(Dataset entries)
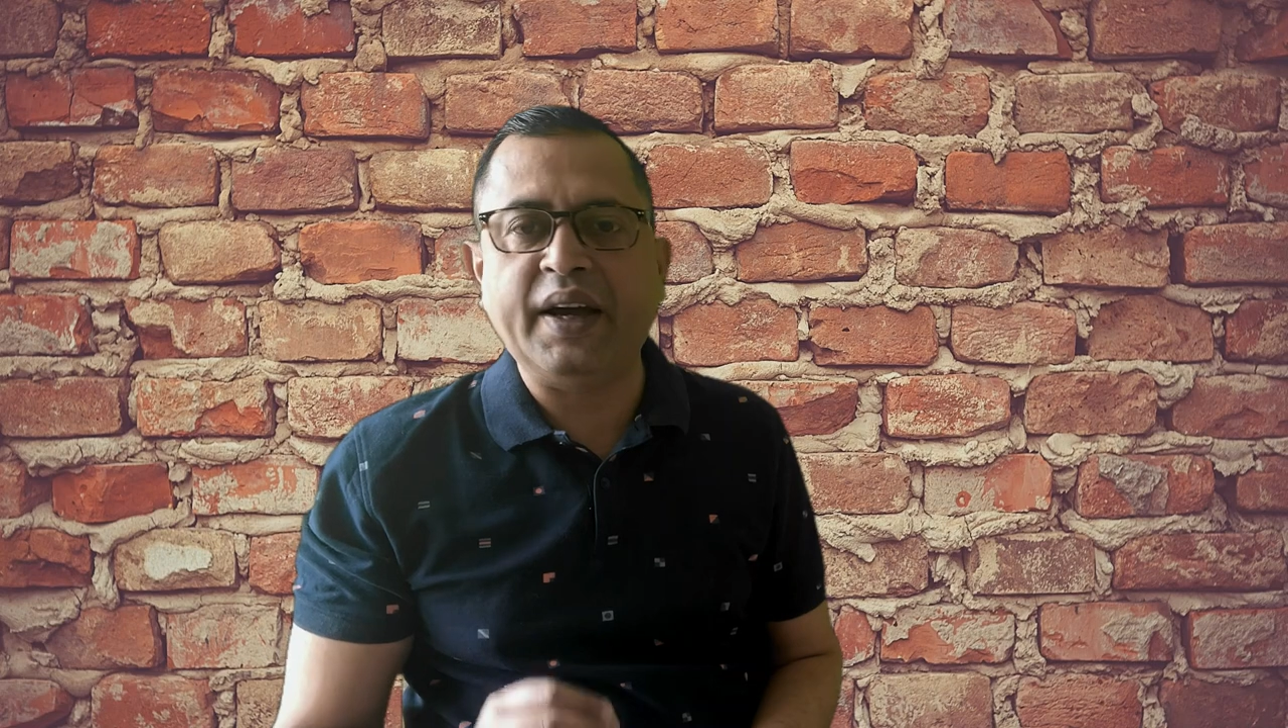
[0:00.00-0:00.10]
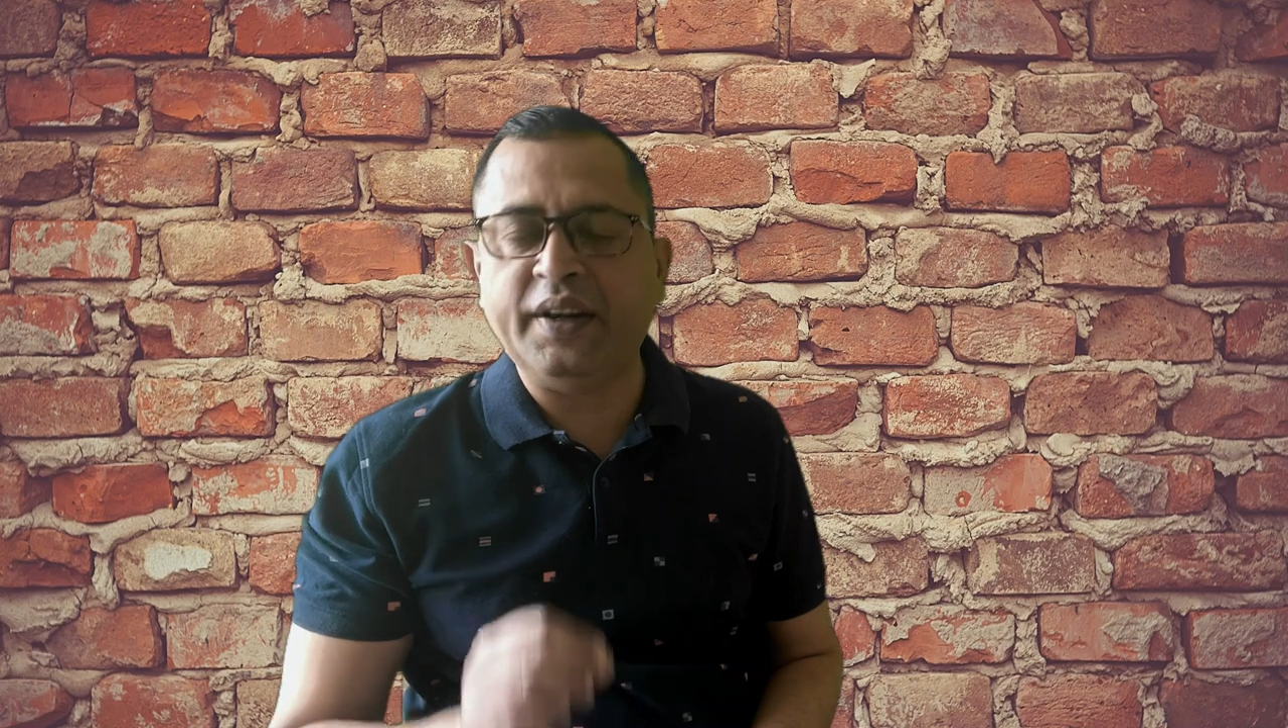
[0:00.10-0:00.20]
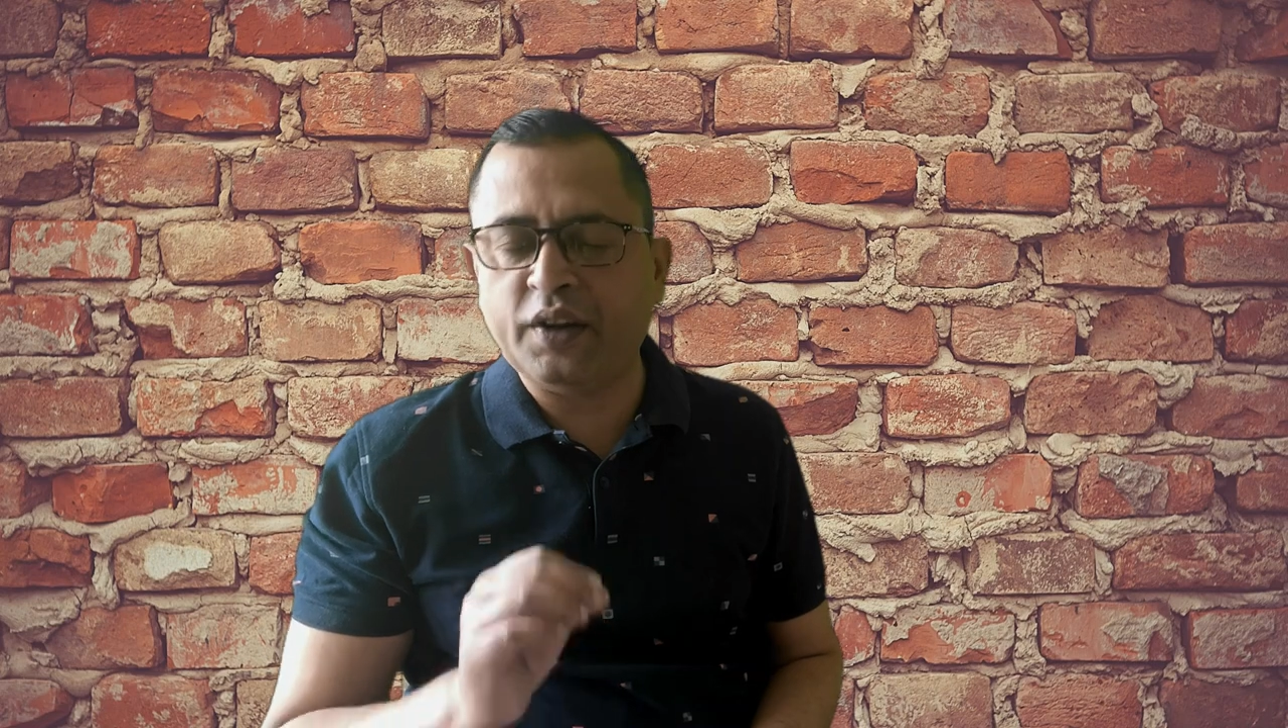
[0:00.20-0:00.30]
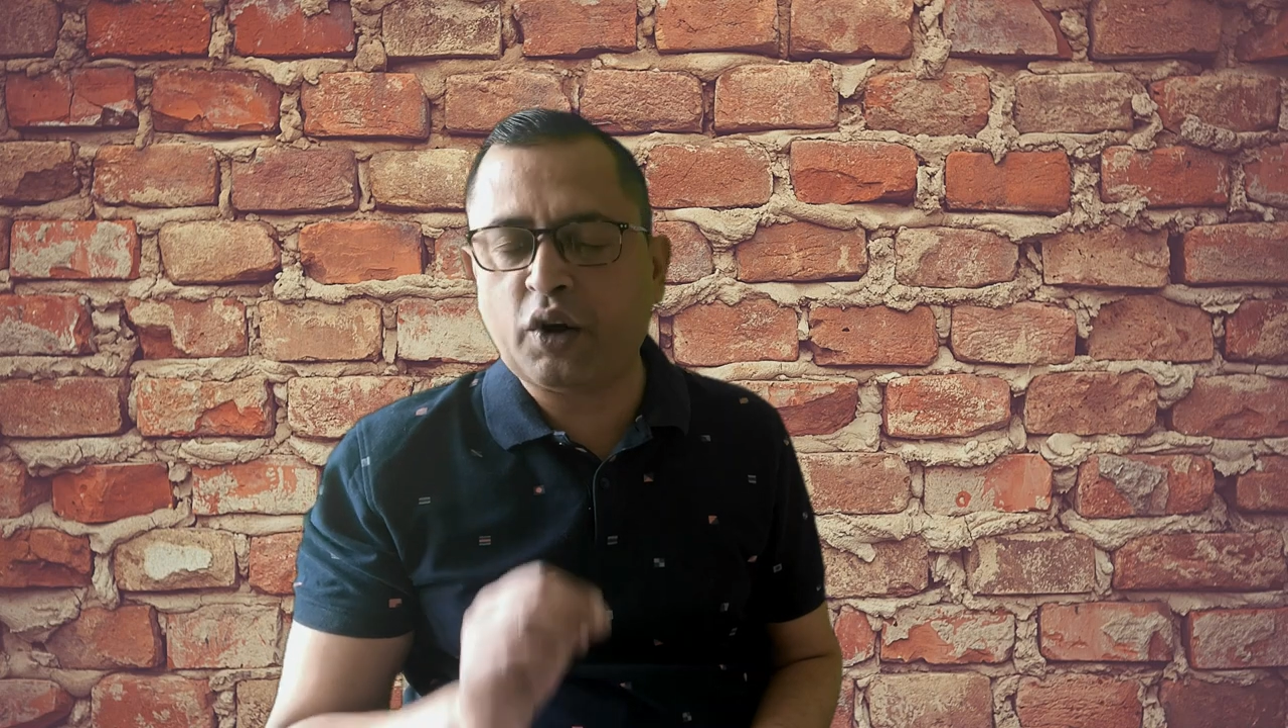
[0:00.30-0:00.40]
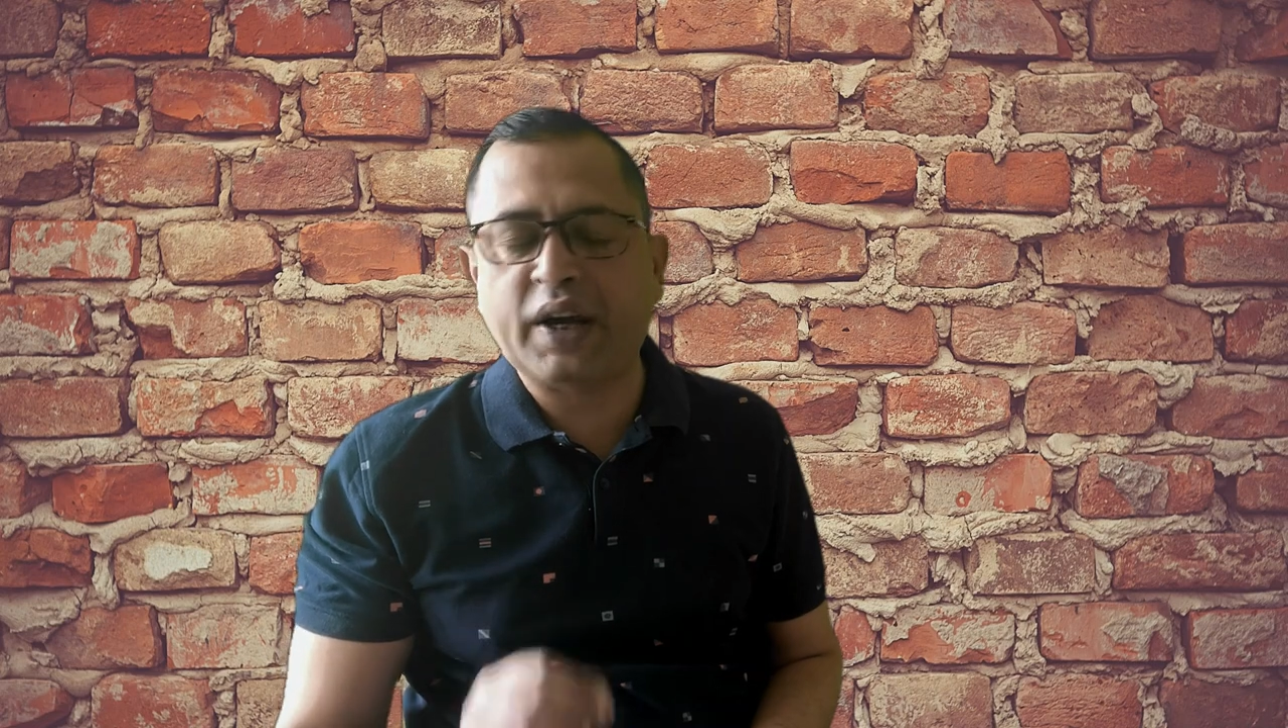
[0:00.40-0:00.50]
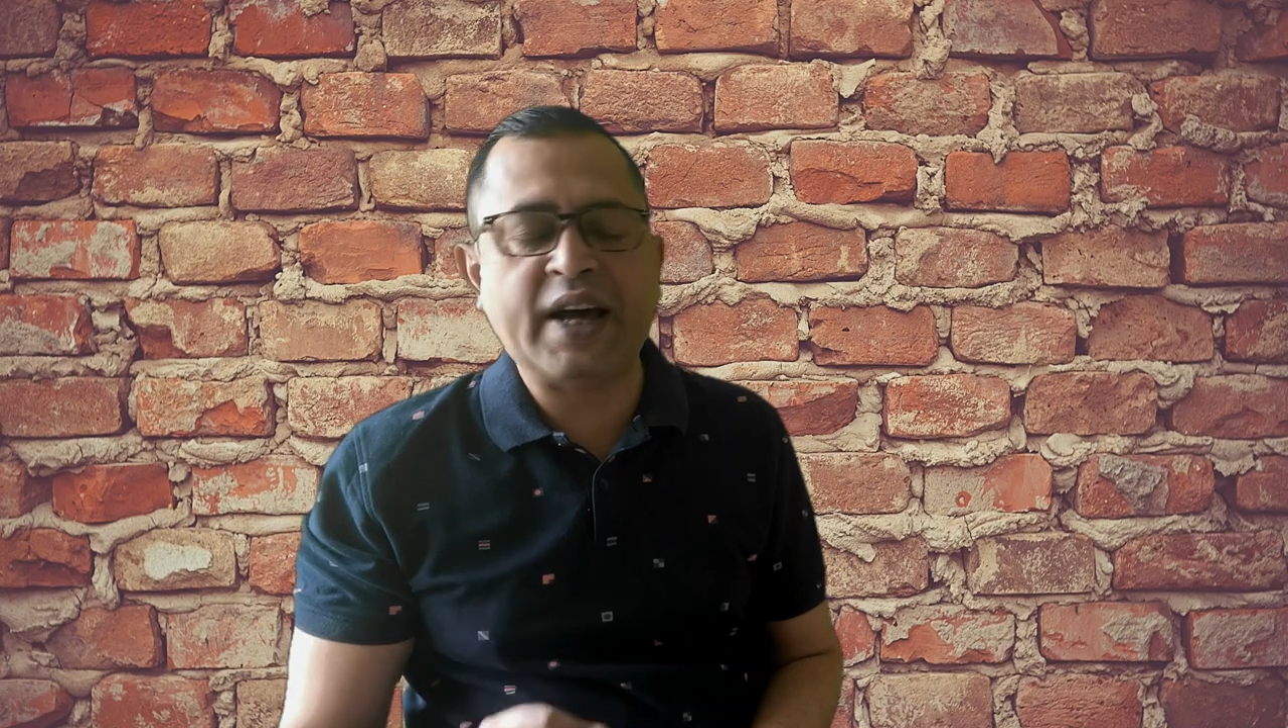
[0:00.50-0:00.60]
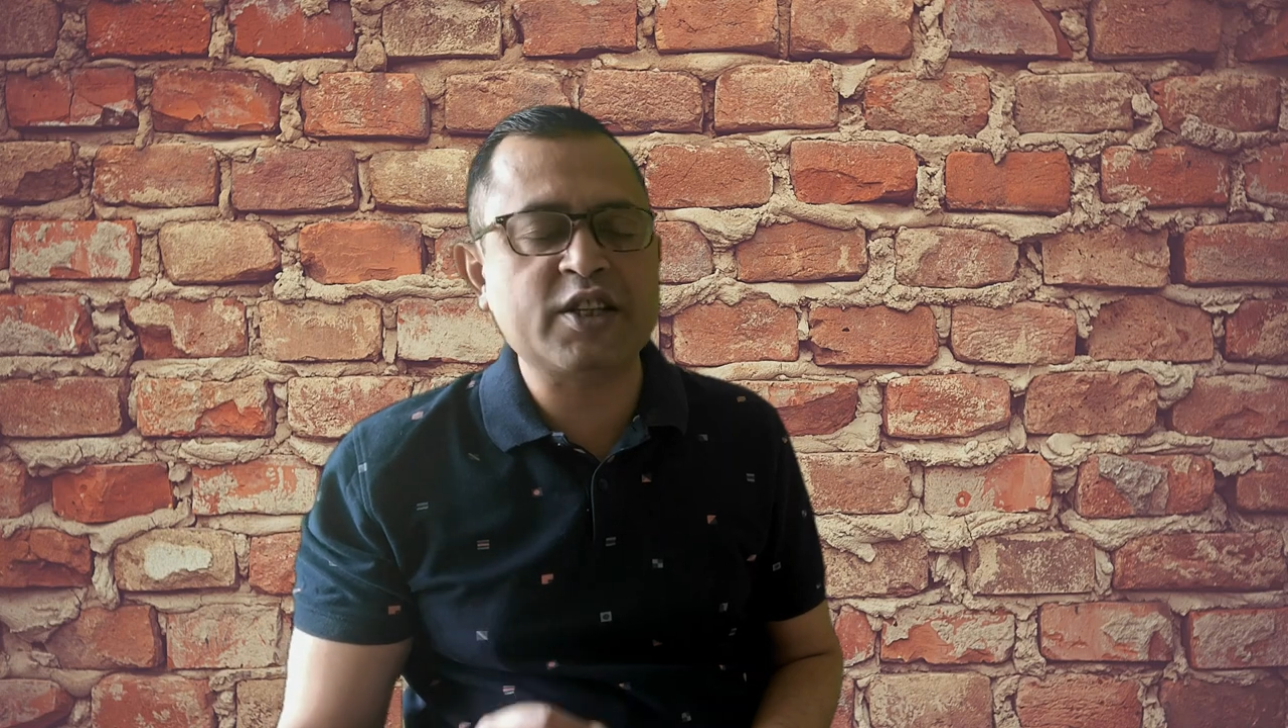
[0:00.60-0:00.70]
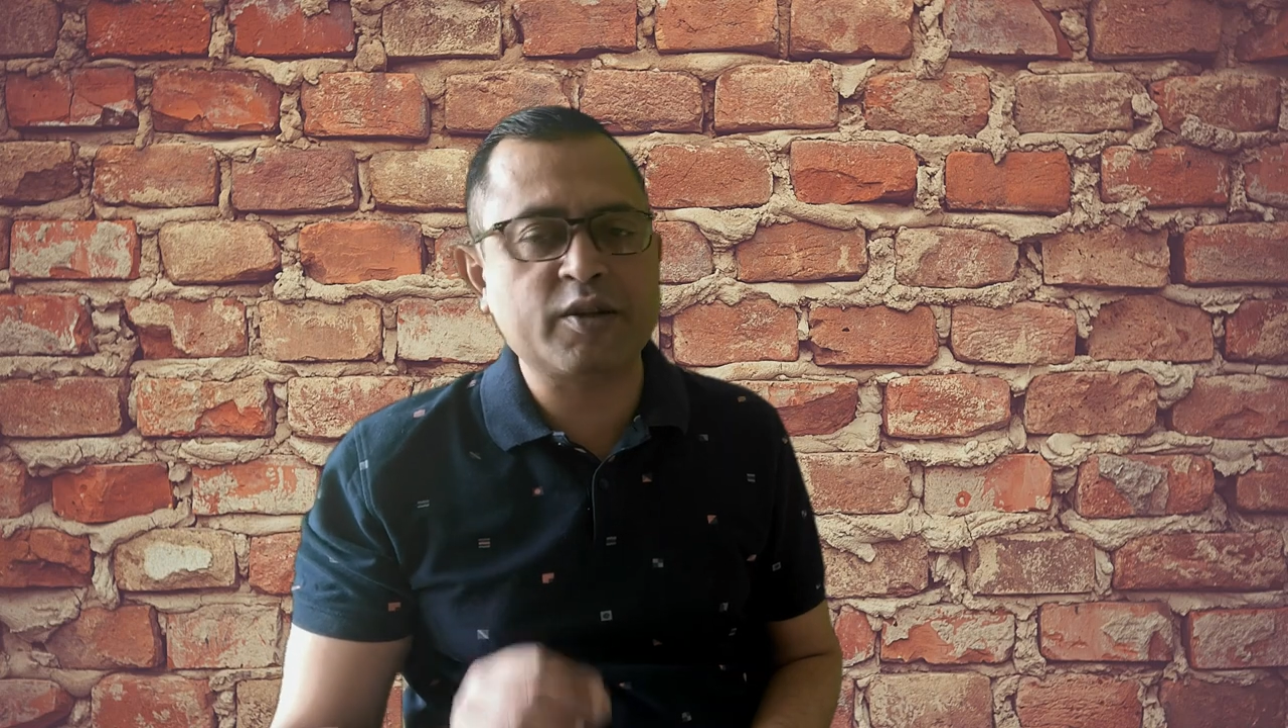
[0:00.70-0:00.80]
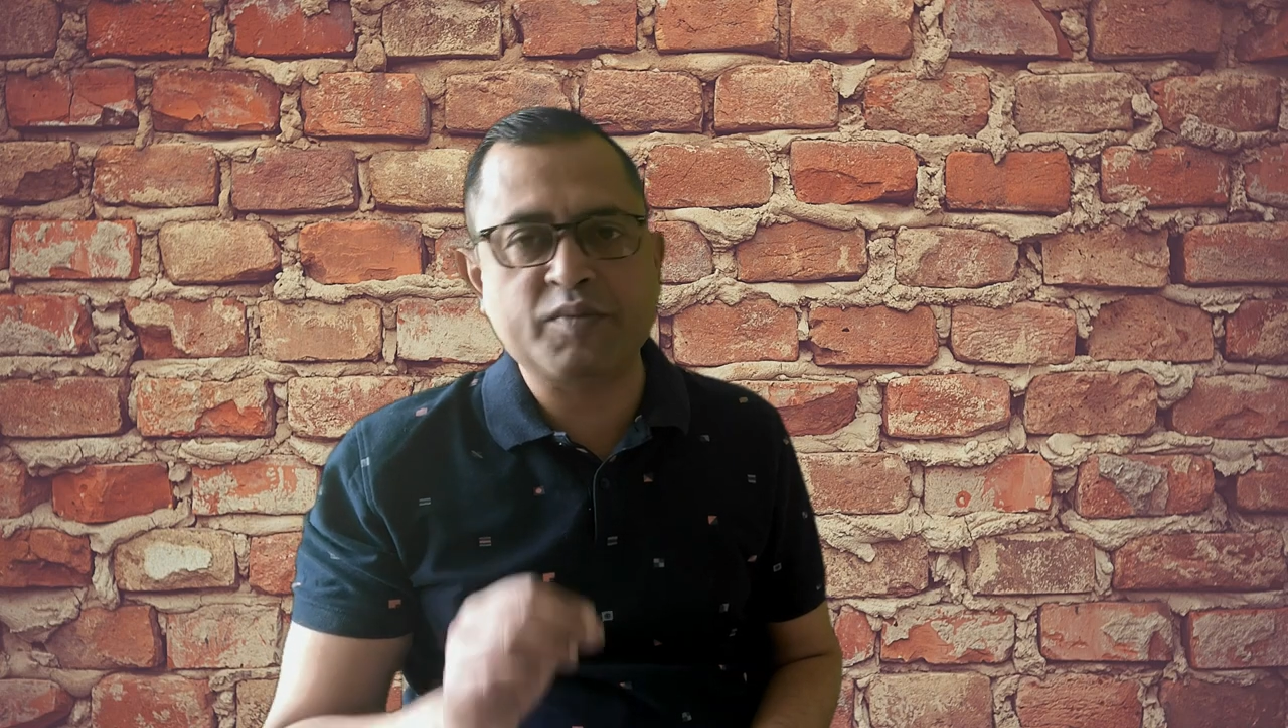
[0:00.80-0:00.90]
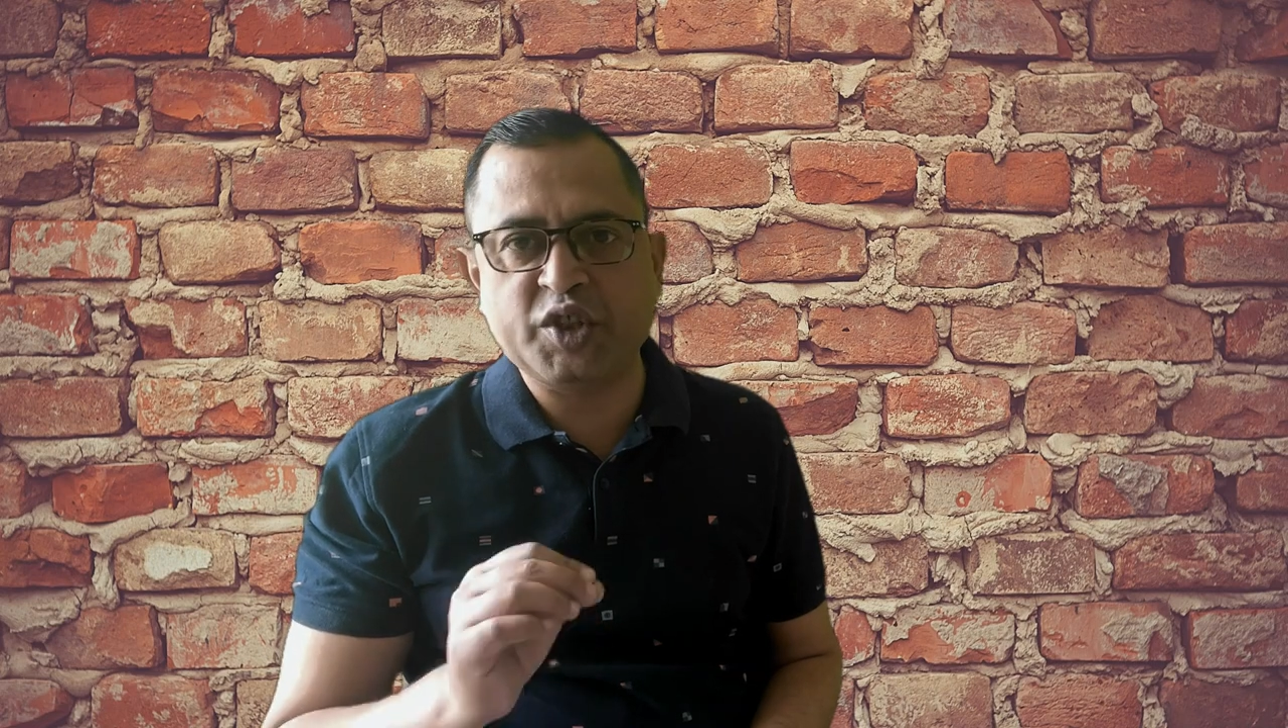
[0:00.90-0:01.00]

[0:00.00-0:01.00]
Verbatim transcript: in an organism's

What you are asked to do ->
Excluding the pictures, transcribe each entry above word for word.

Answer to this problem ->
[0:00.00-0:00.10]
[0:00.10-0:00.20]
[0:00.20-0:00.30]
[0:00.30-0:00.40]
[0:00.40-0:00.50]
[0:00.50-0:00.60]
[0:00.60-0:00.70]
[0:00.70-0:00.80]
[0:00.80-0:00.90]
[0:00.90-0:01.00]

[0:00.00-0:01.00]
Verbatim transcript: in an organism's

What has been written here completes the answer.